*TASK INSTRUCTIONS:*
What is the number of lines in this data that contain the word "says"? Give the number alone.

##### SUPPLIED DATA

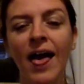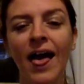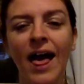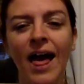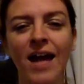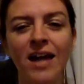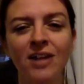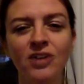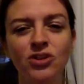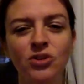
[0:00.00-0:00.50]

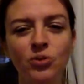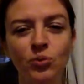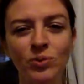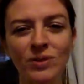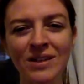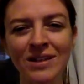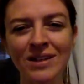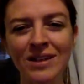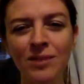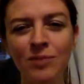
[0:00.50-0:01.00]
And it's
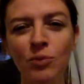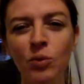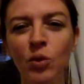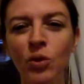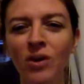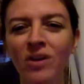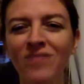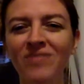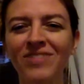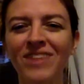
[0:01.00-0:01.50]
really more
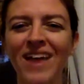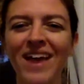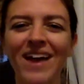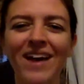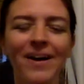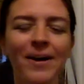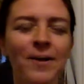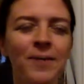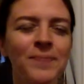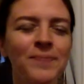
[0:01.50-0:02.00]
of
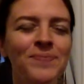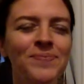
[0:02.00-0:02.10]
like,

##########
##### SUPPLIED DATA

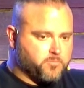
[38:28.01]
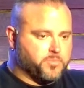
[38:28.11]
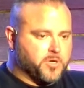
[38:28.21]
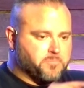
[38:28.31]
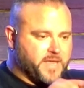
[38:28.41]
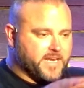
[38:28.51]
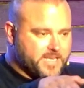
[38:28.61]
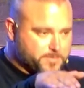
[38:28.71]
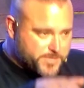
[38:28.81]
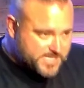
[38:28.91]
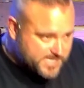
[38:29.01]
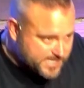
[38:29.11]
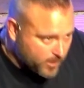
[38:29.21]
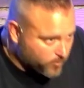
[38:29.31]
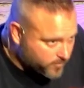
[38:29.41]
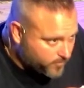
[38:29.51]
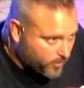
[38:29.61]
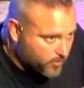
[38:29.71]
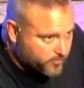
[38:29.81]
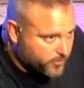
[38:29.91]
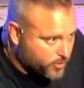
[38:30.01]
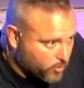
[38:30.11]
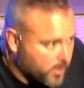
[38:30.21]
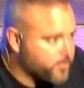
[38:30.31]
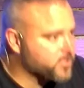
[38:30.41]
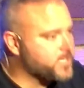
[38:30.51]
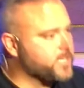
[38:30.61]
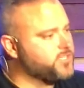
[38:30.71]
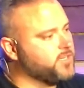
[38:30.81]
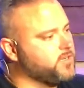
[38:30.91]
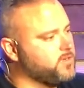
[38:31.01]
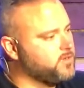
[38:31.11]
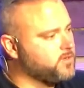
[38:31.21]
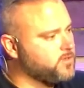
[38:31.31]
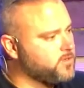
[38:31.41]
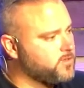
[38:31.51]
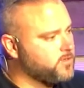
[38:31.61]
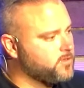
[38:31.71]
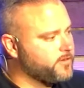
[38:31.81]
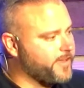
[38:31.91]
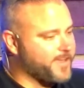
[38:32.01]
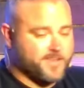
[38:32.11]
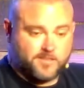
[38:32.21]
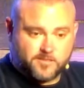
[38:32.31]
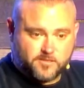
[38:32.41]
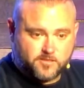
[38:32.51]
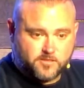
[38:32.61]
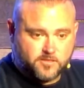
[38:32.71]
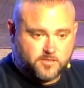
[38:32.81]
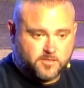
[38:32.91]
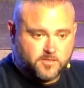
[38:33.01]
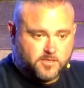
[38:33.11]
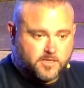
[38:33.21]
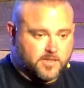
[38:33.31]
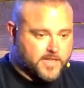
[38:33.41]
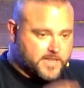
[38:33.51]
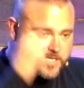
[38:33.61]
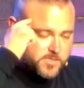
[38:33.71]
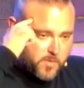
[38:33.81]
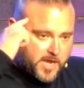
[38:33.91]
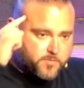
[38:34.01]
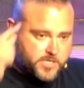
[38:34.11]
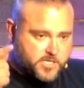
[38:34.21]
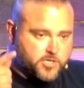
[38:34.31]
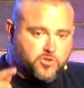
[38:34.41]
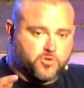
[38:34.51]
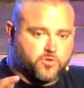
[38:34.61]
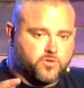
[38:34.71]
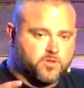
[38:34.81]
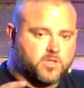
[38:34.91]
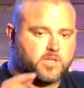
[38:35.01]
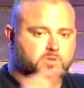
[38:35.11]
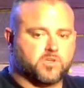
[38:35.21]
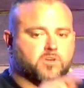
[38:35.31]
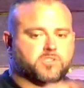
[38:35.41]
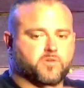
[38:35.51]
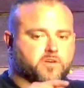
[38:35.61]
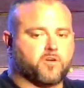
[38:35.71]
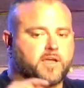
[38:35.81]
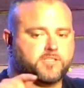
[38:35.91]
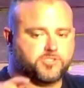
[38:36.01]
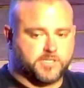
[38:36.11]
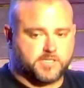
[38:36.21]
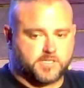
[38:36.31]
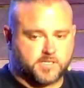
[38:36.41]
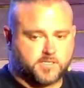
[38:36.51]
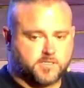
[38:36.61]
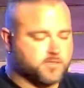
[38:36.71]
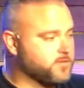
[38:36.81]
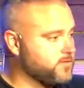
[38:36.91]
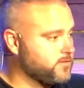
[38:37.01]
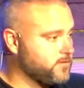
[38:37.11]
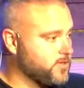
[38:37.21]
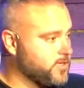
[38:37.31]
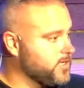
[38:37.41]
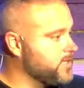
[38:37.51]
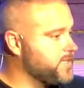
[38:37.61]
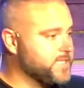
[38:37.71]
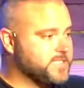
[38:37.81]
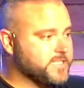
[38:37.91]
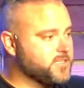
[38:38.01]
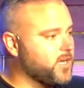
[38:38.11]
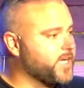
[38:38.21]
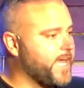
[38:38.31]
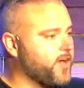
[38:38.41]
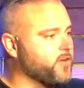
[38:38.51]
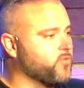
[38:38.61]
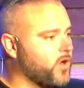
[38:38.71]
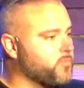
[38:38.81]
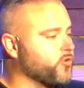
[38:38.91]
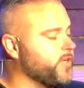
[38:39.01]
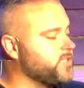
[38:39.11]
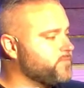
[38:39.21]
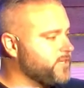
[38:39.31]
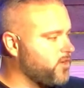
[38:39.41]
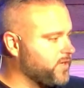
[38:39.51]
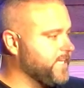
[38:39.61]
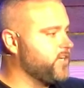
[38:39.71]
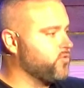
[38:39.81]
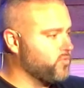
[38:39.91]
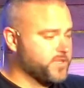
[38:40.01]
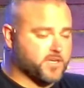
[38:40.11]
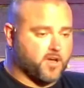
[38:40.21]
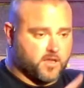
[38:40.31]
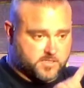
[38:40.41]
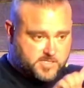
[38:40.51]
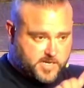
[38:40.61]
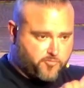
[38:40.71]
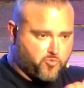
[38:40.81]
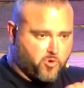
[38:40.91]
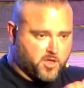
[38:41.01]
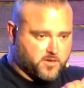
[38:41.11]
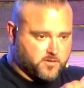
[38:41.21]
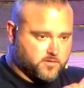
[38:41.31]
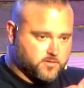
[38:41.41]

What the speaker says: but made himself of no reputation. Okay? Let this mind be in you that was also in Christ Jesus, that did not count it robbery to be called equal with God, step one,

##########
##### SUPPLIED DATA

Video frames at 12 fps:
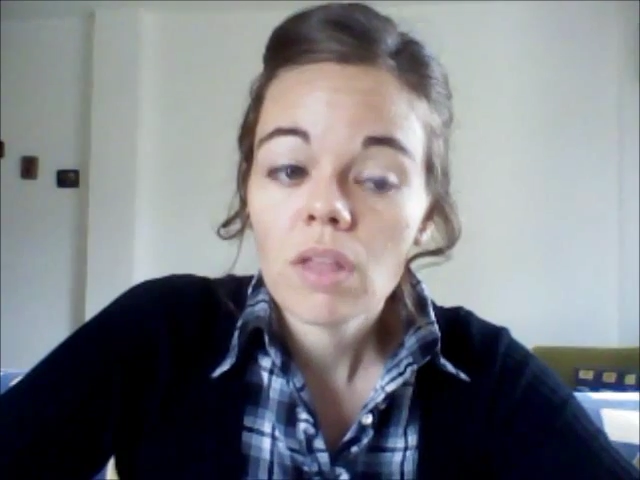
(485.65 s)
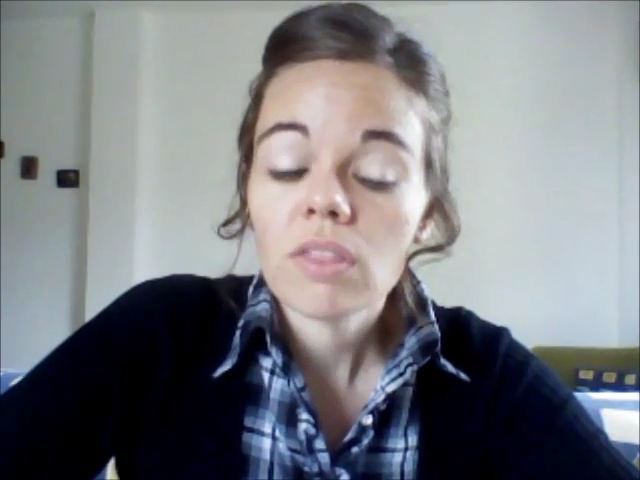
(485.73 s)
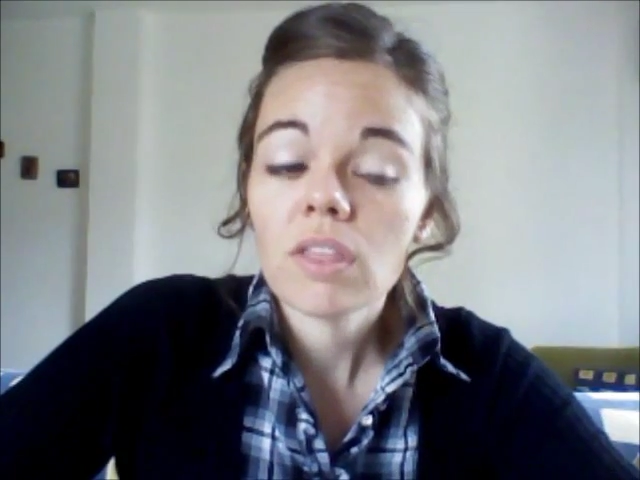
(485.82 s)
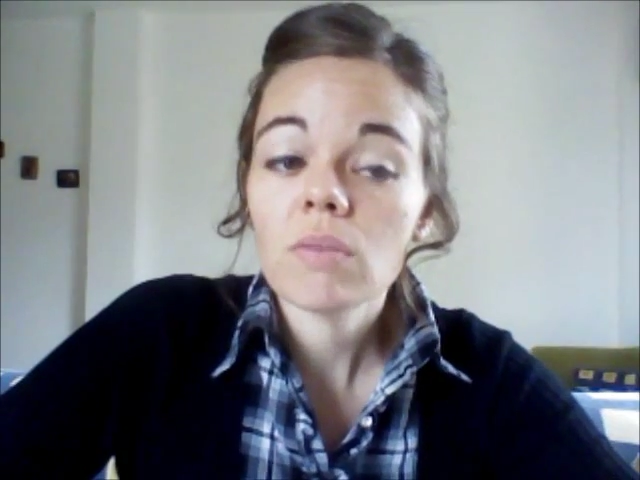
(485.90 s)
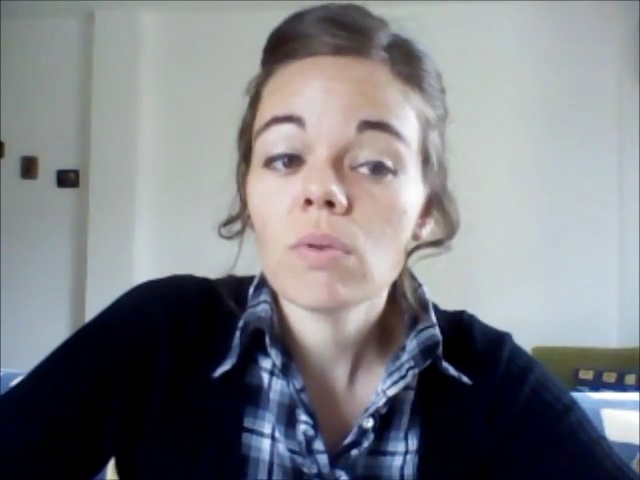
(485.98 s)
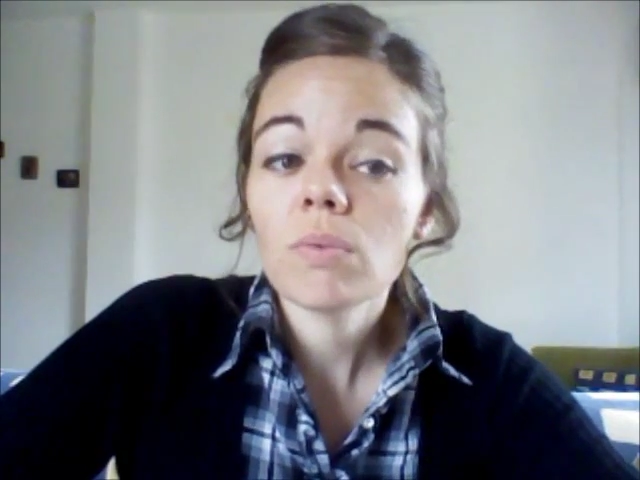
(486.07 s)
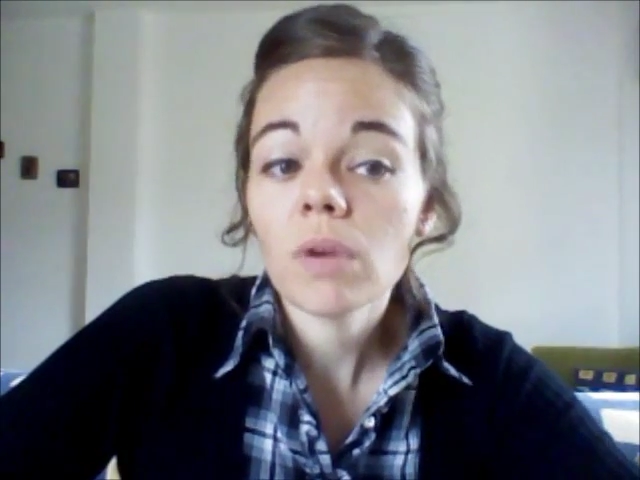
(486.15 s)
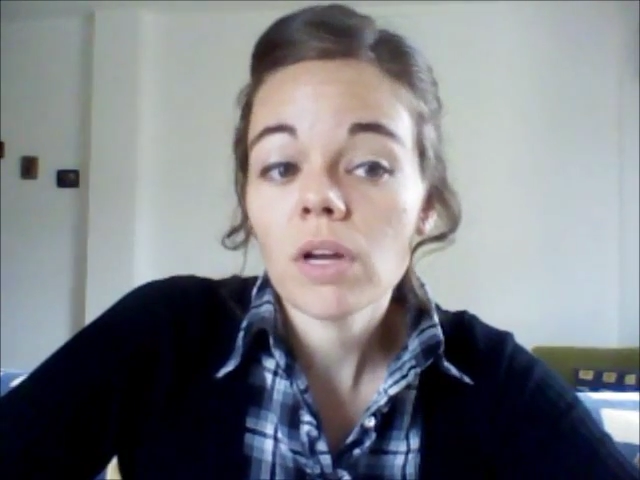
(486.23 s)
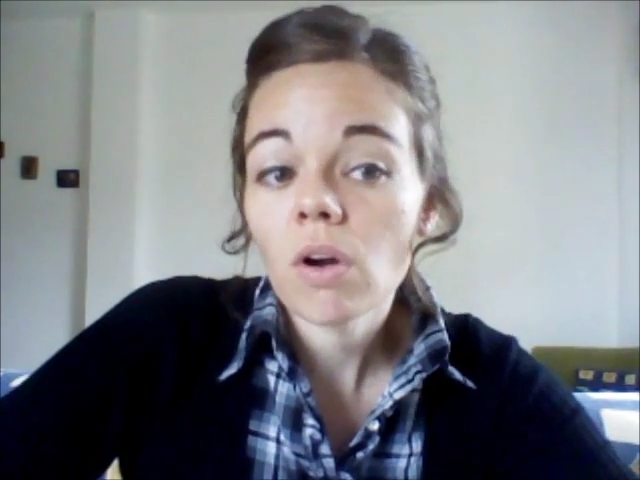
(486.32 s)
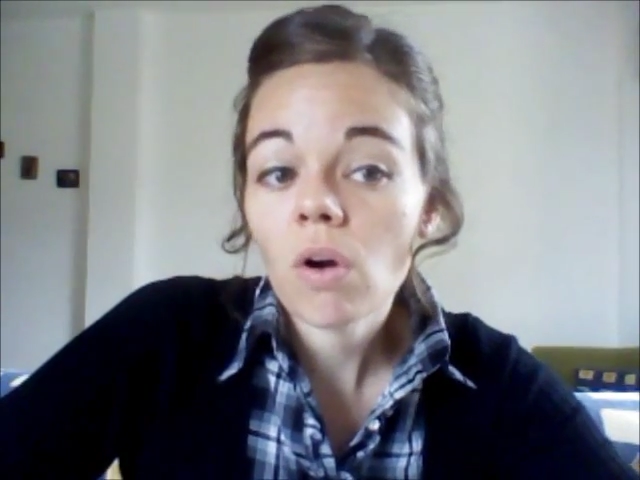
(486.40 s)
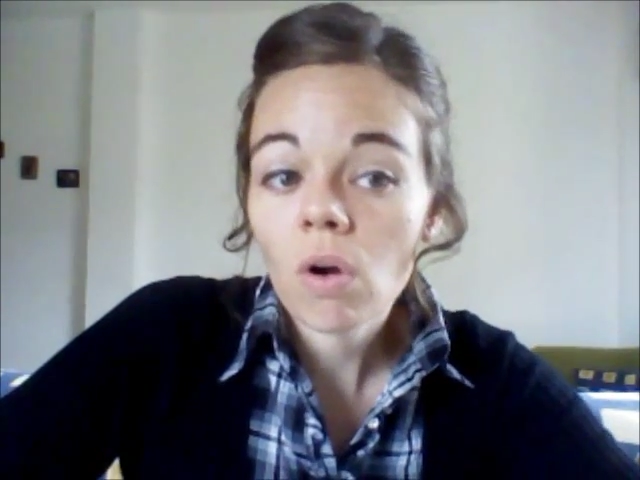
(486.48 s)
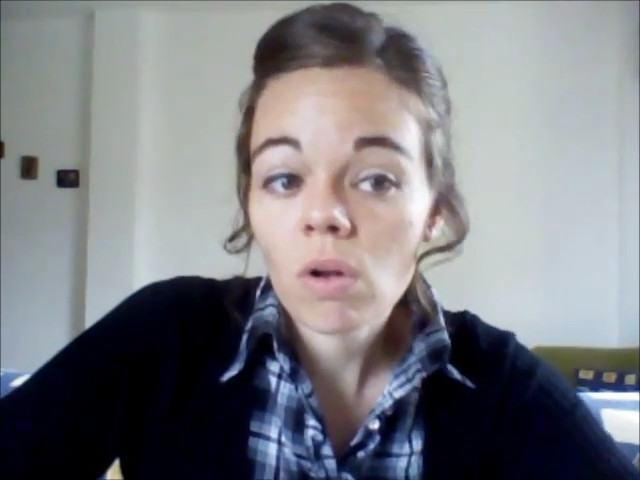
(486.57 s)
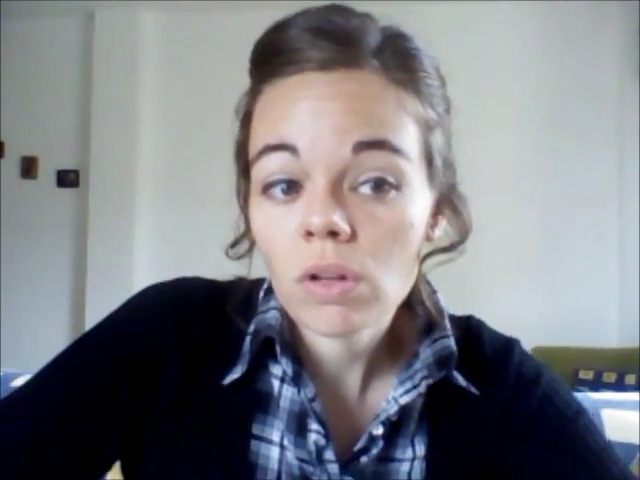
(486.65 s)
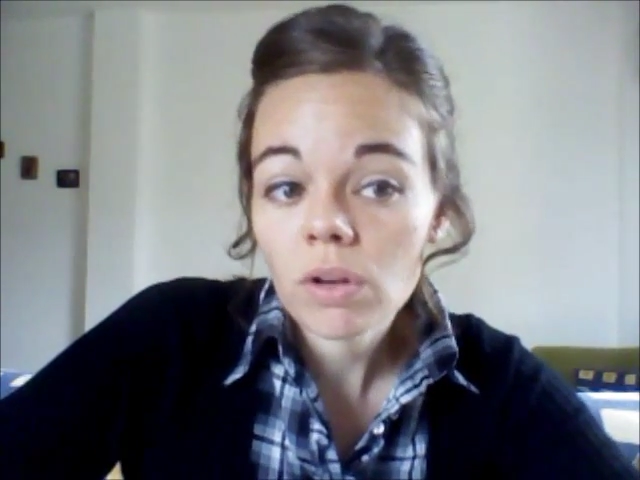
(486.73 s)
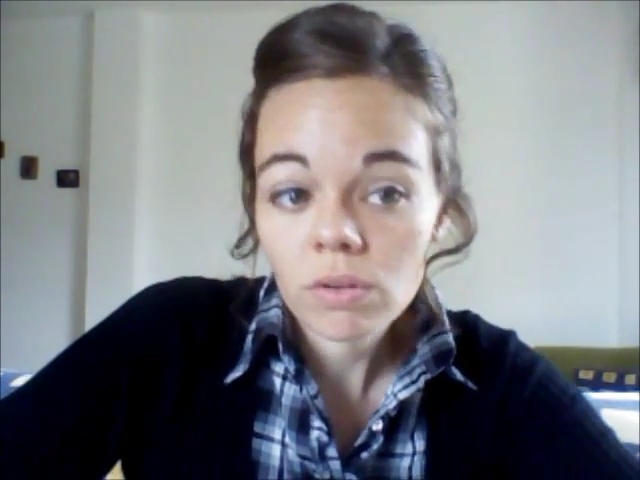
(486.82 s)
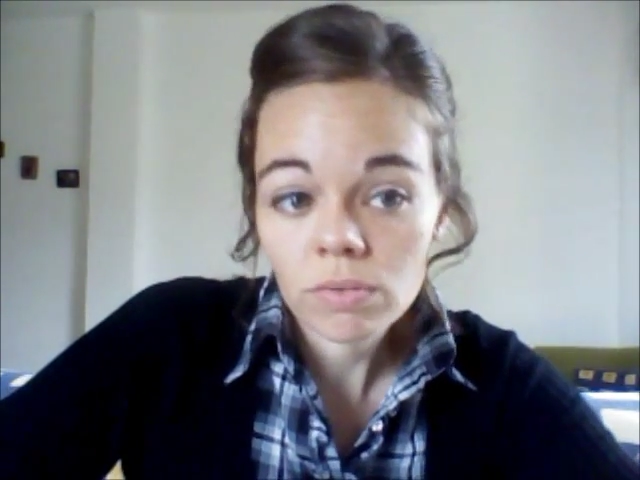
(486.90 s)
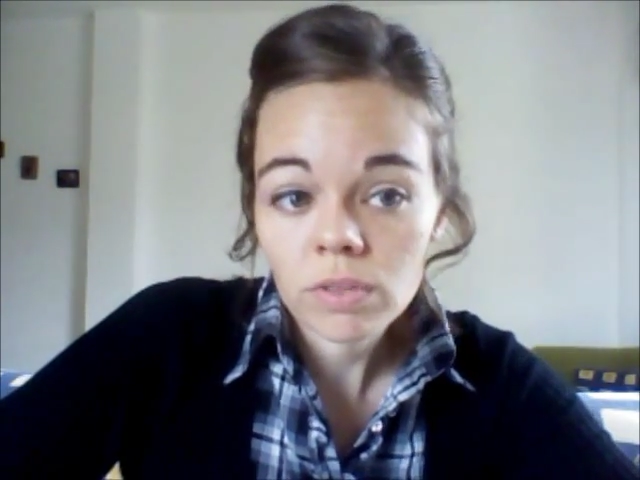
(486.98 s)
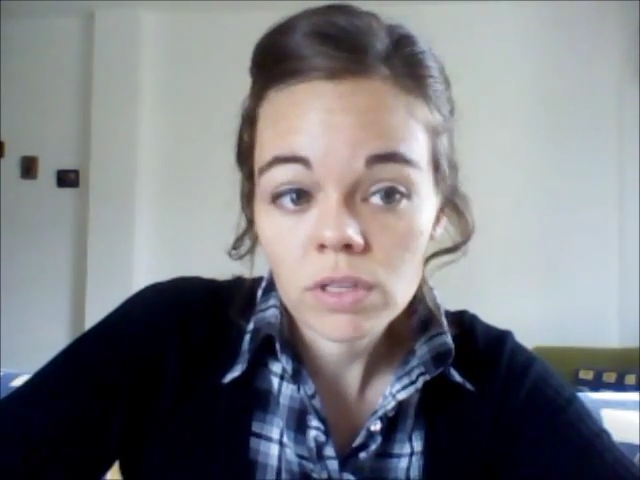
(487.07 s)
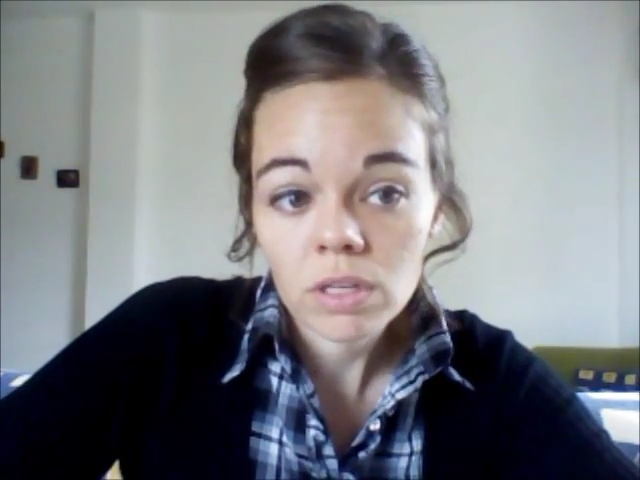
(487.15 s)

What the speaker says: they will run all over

##########

*ANSWER FOR THE TASK:*
2